03/05/2011

moments d'exception

Le philosophe allemand Peter Sloterdijk parle de « moments d’exception » qui peuvent changer le cours de l’histoire : élections, émeutes, guerres, tremblements de terre…, ces événements donnent à repenser « la place » de l’homme dans le monde, et à échelle plus grande, les sens des systèmes socio-politiques, la force de la nature.

Ce matin, à lire la une de Globe and Mail, comment ne pas penser à un moment d’exception ? Les résultats des élections fédérales titrent : Welcome to Canada’s Two-Party System, les Conservateurs (167 sièges dans le gouvernement national) et les Nouveaux Démocrates (102 sièges), parti de centre-gauche, éliminent tristement les Libéraux qui n’emportent que 34 sièges ; deux heures plus tard, sur le site web, le même quotidien titre : Breaking News : Ignatieff (le leader libéral) Resigns after Liberal Defeat. Ainsi va le train de la politique canadienne qui cette fois est qualifiée d’historique, car le NDP (New Liberal Party) prend la place du Parti Libéral comme représentant de l’opposition officielle.

Or, on le sait, dans la « macrosphère » de l’univers, comme dirait Sloterdijk, les élections au Canada ne sont pas le seul moment extra-ordinaire de ce début de mai : toute la journée d’hier, dans les rues de New York City, on voyait des gens se réjouir de l’annonce de la mort de Ben Laden, lorsque d’autres éprouvaient encore à fleur de peau la douleur de la perte des leurs le 11 septembre 2001. Ailleurs, à la télé et dans des journaux, on n’avait pas de cesse de spéculer sur les détails de l’opération militaire au Pakistan. Sur la première page de New York Times, deux mots : Got Him ! donnaient voix à un grand geste symbolique pour les Américains ; impression qu’une bataille soit gagnée contre le terrorisme.

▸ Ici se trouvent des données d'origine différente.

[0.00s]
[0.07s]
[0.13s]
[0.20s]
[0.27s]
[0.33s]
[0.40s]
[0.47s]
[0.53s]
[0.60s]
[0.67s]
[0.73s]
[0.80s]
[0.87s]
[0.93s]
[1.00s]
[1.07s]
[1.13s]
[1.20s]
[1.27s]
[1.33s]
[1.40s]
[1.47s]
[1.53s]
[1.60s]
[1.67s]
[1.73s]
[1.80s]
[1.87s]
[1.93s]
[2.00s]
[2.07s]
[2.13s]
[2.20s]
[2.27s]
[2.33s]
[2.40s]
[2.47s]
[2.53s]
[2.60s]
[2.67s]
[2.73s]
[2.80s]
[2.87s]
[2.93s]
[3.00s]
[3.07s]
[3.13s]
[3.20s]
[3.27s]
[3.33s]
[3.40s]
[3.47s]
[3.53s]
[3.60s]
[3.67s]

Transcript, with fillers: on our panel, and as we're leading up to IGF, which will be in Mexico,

Toujours ailleurs, le week-end dernier, dans la petite ville de Waterloo au Canada, des littéraires ressemblés dans un colloque, pensaient les sens des diasporas francophones, lorsque inévitablement pendant les pauses-café, les discussions sur les élections se glissaient dans presque toutes les bouches ; histoire de semer quelques instants d’exception dans cette assemblée qui parfois semble préférer rester dans le domaine des textes, de la littérature. La fin du colloque me reste assez exceptionnelle par le rire intermittent d’une salle de conférence plénière, rire enjoué qui voulait consentir au discours de Simon Harel sur « jouer à l’idiot ». Faire l’idiot donc, se contenter d’être sans effort,  exigence de pure êtreté comme stratégie de survie poétique en milieu hostile.

Plus loin, dans ce contexte d’exception du bien et du mal : prenons le mariage de Kate et William, joie de la monarchie britannique, et un peu plus au Sud, la terrible explosion en plein cœur de Marrakech, mort et douleur, points extra-ordinaires qui s’inscrivent dans l’histoire. Il nous reste peut-être malgré tout à penser un art du quotidien précaire ou assuré où de petits moments peuvent se vivre comme étant exceptionnels.

Que dire alors de nouveaux vélibs de Toronto – BixiTO – lancés ce 3 mai ? Dans le théâtre du quotidien de la ville, c’est une bonne exception, alternative au transport en auto.